Continuare a scegliere vie di pace: testimonianza di Marco Reguzzoni
di Marco Reguzzoni
Sono le 6.40 di lunedì 4 aprile. Rientro ora dalla stazione dei treni di Carpi dopo aver accompagnato Tatiana, i suoi due figli e Oksana a prendere la Frecciargento diretta a Roma. Non dormo da 24 ore, entro in casa, mi sdraio sul divano e l’unica cosa che riesco a fare è piangere. Piangere forte, singhiozzando… non lo facevo da tanto tempo. Ho impresse negli occhi due scene che impiegheranno molto tempo a dissolversi.
Prima scena: siamo arrivati da circa un’ora alla dogana ucraina e stiamo aspettando il nostro turno in fila per tornare in Polonia e proseguire diretti fino all’Italia. Davanti a noi, da un altro pulmino della Carovana della Pace scende una donna giovane che abbraccia i volontari italiani e fa scendere anche suo figlio di sei anni.

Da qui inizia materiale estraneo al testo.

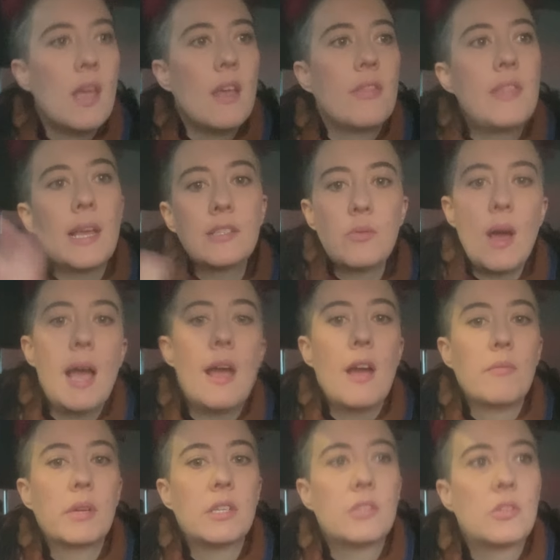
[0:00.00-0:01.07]
that's why
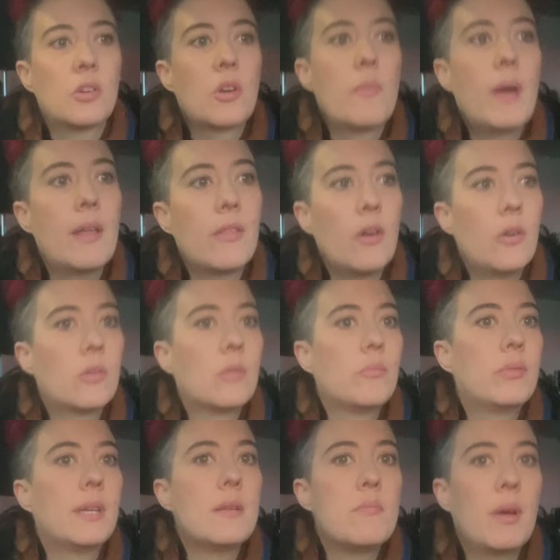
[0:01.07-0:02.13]
I'm going to talk about the whole
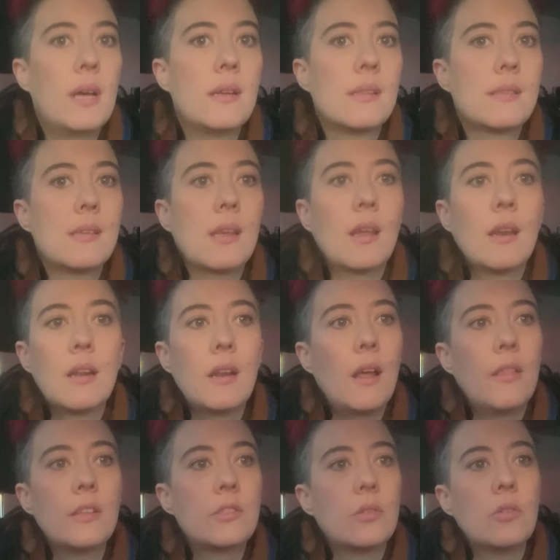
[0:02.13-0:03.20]
complete and balancing in
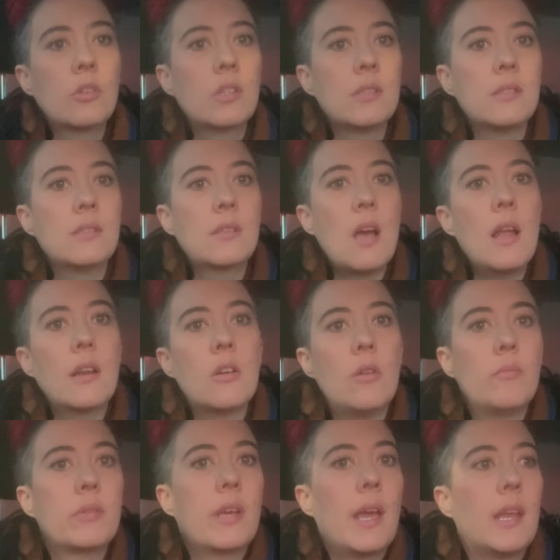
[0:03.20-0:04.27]
another talk, because it's kind of
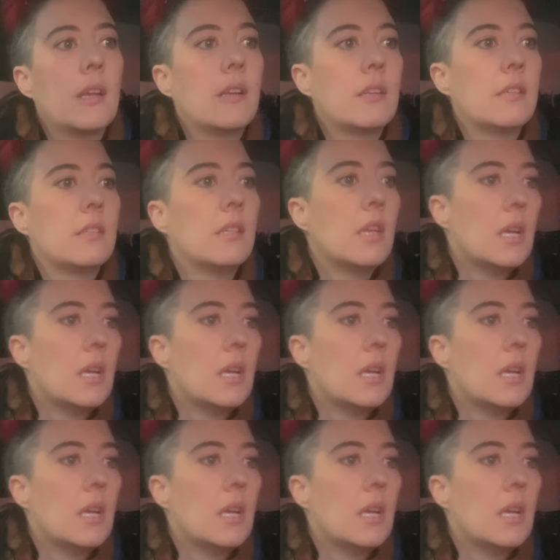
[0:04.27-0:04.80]
complicated and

La doganiera ucraina non li lascia passare oltre il confine ucraino perché a lei manca il passaporto cartaceo.
In mezzo alle macerie, alle bombe, ai carri armati, questa mamma aveva dimenticato di prendere il passaporto cartaceo e la sua conterranea la costringe a prendere per mano il figlio tremante dal freddo e tornare indietro a piedi. Sono scioccato e chiedo alle persone che abbiamo caricato se hanno il passaporto. La ragazzina ha solo il certificato di nascita.